Le diagnostic est avant tout CLINIQUE avec l'atteinte des deux glandes salivaires d'emblée ou successivement. Le recours à la biologie est recommandé en cas de doute diagnostique : forme atypique, localisation extra-salivaire cliniquement isolée ou devant des cas groupés. Les formes pauci-symptomatiques sont fréquentes, notamment en cas d'infection chez les adultes jeunes ayant reçu une vaccination incomplète ou ayant été complètement vaccinés dans la petite enfance. Une confirmation virologique du diagnostic clinique est également importante dans ces cas.
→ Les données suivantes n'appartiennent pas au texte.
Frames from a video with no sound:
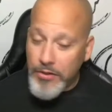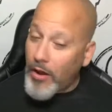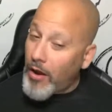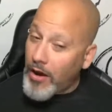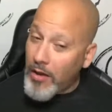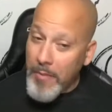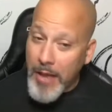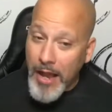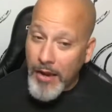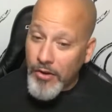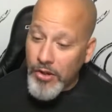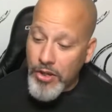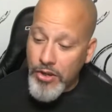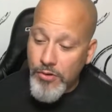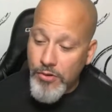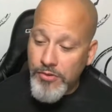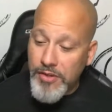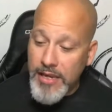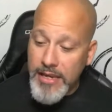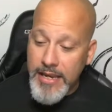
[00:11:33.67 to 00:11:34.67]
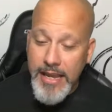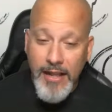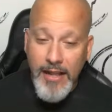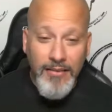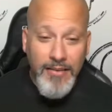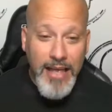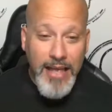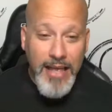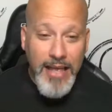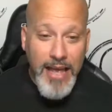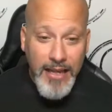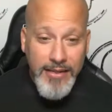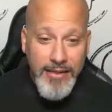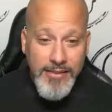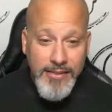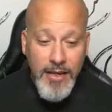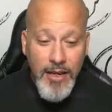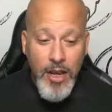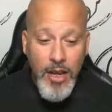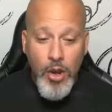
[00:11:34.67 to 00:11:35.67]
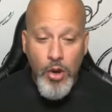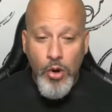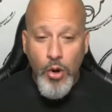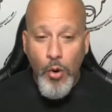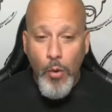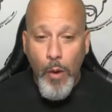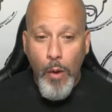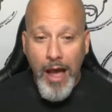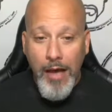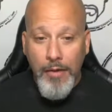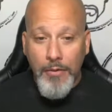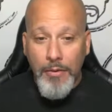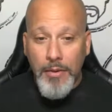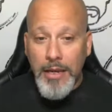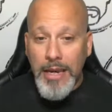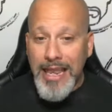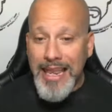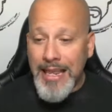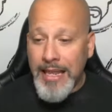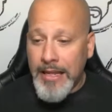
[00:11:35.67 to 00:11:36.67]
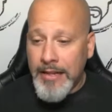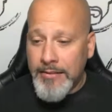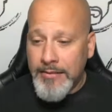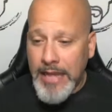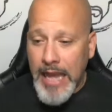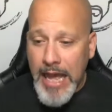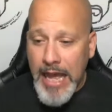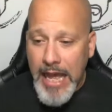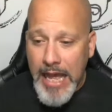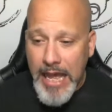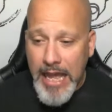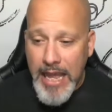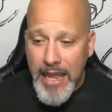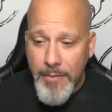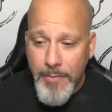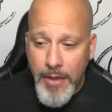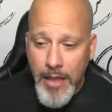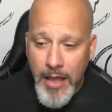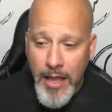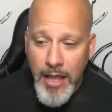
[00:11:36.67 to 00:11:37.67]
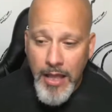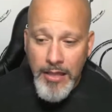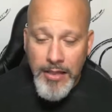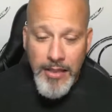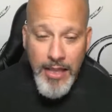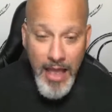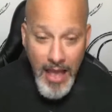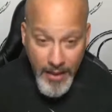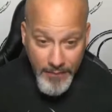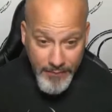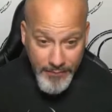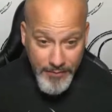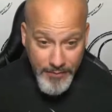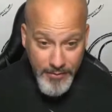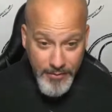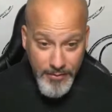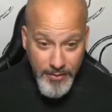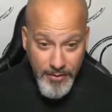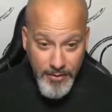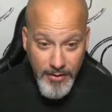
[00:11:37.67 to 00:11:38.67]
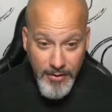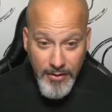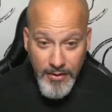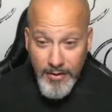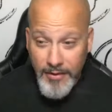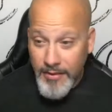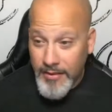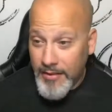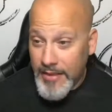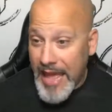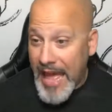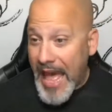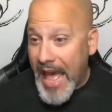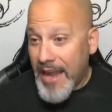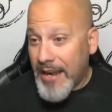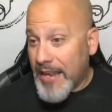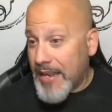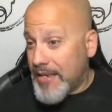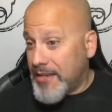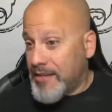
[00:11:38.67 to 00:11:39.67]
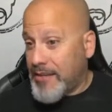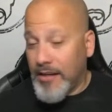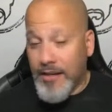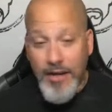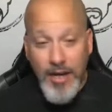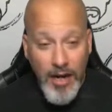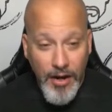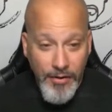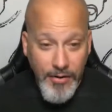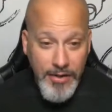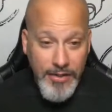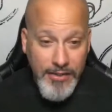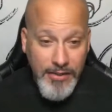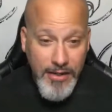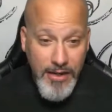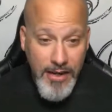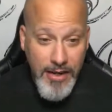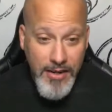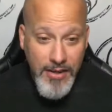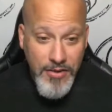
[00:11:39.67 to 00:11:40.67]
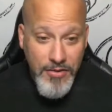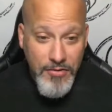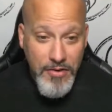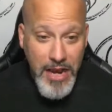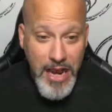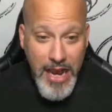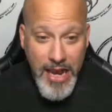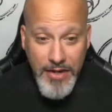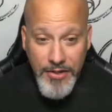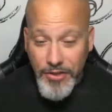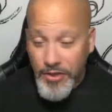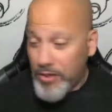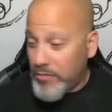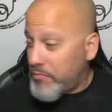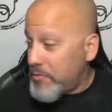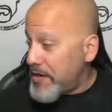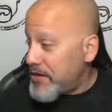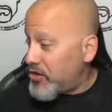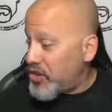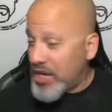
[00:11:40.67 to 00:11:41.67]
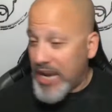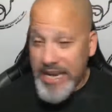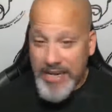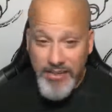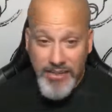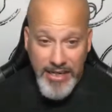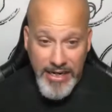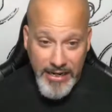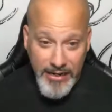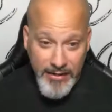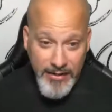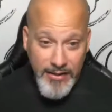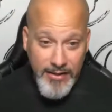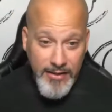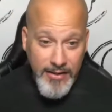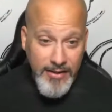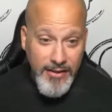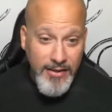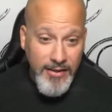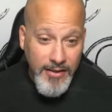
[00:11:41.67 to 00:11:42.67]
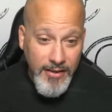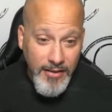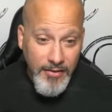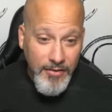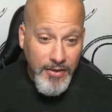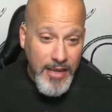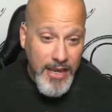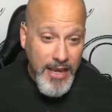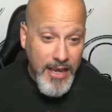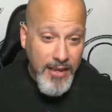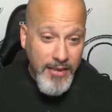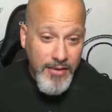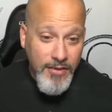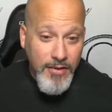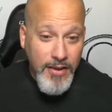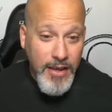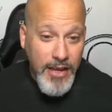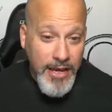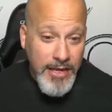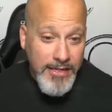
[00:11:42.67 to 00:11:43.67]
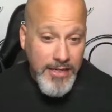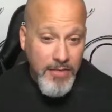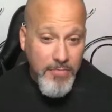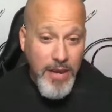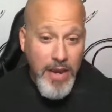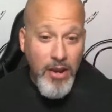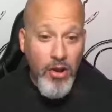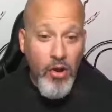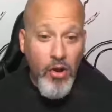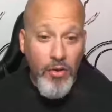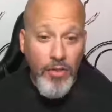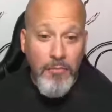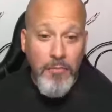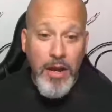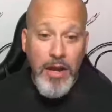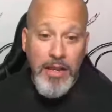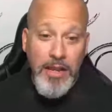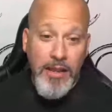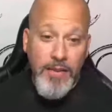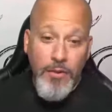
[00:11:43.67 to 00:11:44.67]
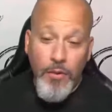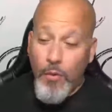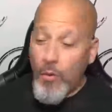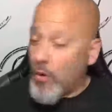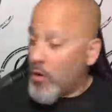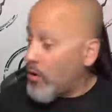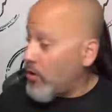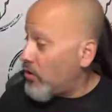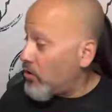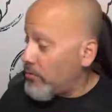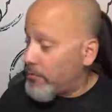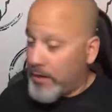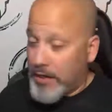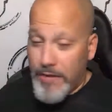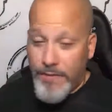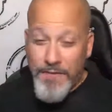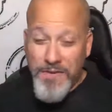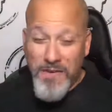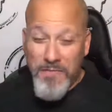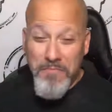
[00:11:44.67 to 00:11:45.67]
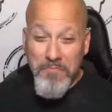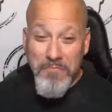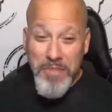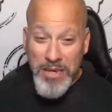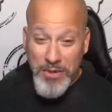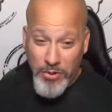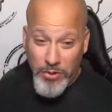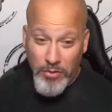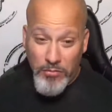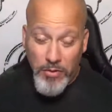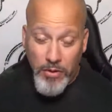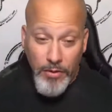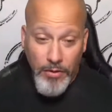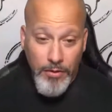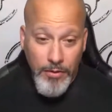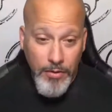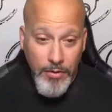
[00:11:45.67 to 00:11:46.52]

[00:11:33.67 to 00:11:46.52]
fun. We talk about QTL, guys, quality time left. That is the currency you guys should be chasing. Okay, you guys can make all the money in the world, but if you're miserable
La sérologie permet d'affirmer le caractère récent de l'infection par la mise en évidence d'anticorps de type IgM. Toutefois, la sensibilité et la spécificité des tests IgM ELISA utilisés par les laboratoires varient beaucoup en fonction des kits utilisés. De plus, les cas d’oreillons survenant actuellement majoritairement chez des sujets vaccinés, la sérologie est dans ce contexte peu contributive (anticorps IgM fréquemment absents, présence d'IgG).
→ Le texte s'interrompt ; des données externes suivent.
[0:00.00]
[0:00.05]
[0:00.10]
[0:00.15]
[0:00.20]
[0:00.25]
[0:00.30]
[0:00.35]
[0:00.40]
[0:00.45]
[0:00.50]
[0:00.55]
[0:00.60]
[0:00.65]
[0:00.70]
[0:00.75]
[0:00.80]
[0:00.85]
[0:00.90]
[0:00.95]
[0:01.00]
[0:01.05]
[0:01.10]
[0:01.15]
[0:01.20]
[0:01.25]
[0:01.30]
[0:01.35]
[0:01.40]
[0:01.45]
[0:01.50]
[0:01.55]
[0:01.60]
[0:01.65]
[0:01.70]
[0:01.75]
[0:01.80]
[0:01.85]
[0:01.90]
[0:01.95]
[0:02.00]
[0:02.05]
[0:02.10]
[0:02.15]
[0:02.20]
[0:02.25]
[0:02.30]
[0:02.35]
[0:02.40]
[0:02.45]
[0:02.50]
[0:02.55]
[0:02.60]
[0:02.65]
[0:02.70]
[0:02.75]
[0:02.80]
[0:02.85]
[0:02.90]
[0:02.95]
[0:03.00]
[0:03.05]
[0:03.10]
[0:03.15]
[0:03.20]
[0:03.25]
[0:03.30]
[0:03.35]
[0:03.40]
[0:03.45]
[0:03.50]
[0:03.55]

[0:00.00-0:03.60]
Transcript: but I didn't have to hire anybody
Dès lors, la recherche directe de l'ARN viral par PCR dans un prélèvement de salive, de gorge ou de LCR devient le diagnostic de choix. Mais il est fortement recommandé que le recueil de l'échantillon soit effectué dans les 4 premiers jours suivant le début de la clinique. Un échantillonnage tardif d'urines est néanmoins possible pour détection de l'ADN viral

Cet examen est non remboursé, toutefois des kits pour prélèvement salivaire prévus pour le diagnostic de la rougeole disponibles gratuitement dans les Agences Régionales de Santé (ARS) peuvent être utilisés et envoyés au Centre National de Référence (CNR) des oreillons à Caen pour l'analyse, accompagné de la fiche de renseignement téléchargeable depuis le site du CNR.

Traitement
Traitement uniquement symptomatique : antipyrétiques, antalgiques.

Populations à risque particulier

Terrain à risque accru d'acquisition
Néant.
Terrain à risque accru de forme grave
Sujet monorchide, ou présentant un trouble de l’audition uni ou bilatéral.
Cas particulier de la grossesse

Il existe une augmentation de fréquence des avortements lors du 1er trimestre de la grossesse uniquement. Il existe une transmission materno-fœtale avec une possibilité d'atteinte placentaire. Un cas d'atteinte des surrénales fœtales a été rapporté. Certains auteurs ont décrit une relation entre la maladie chez la mère et la survenue de cardiomyopathie chez le fœtus, mais le rôle tératogène du virus ourlien n'est pas démontré.
Par ailleurs, il a également été décrit des cas de parotidite néo-natale après infection virale de la mère à l'approche du terme 8.

Immunité et prévention vaccinale

Immunité naturelle
Immunité durable.
Prévention vaccinale
Vaccin disponible, consultez le Calendrier vaccinal.
Descriptif du vaccin

Vaccin atténué utilisable en une seule injection, couplé aux vaccins contre la rougeole et la rubéole.

Vaccination contre-indiquée tout au long de la grossesse (comme tout vaccin à virus vivant atténué); toutefois les études menées chez les femmes vaccinées accidentellement juste avant ou pendant une grossesse ne concluent pas en faveur d'une interruption de grossesse.

Immunité vaccinale

Le vaccin a une efficacité d’environ 95 % (90 à 97 %) mais qui chute à environ 85 % 10 ans après l'administration de la seconde dose. Néanmoins, les personnes vaccinées à deux doses ont un risque de complications significativement diminué R1.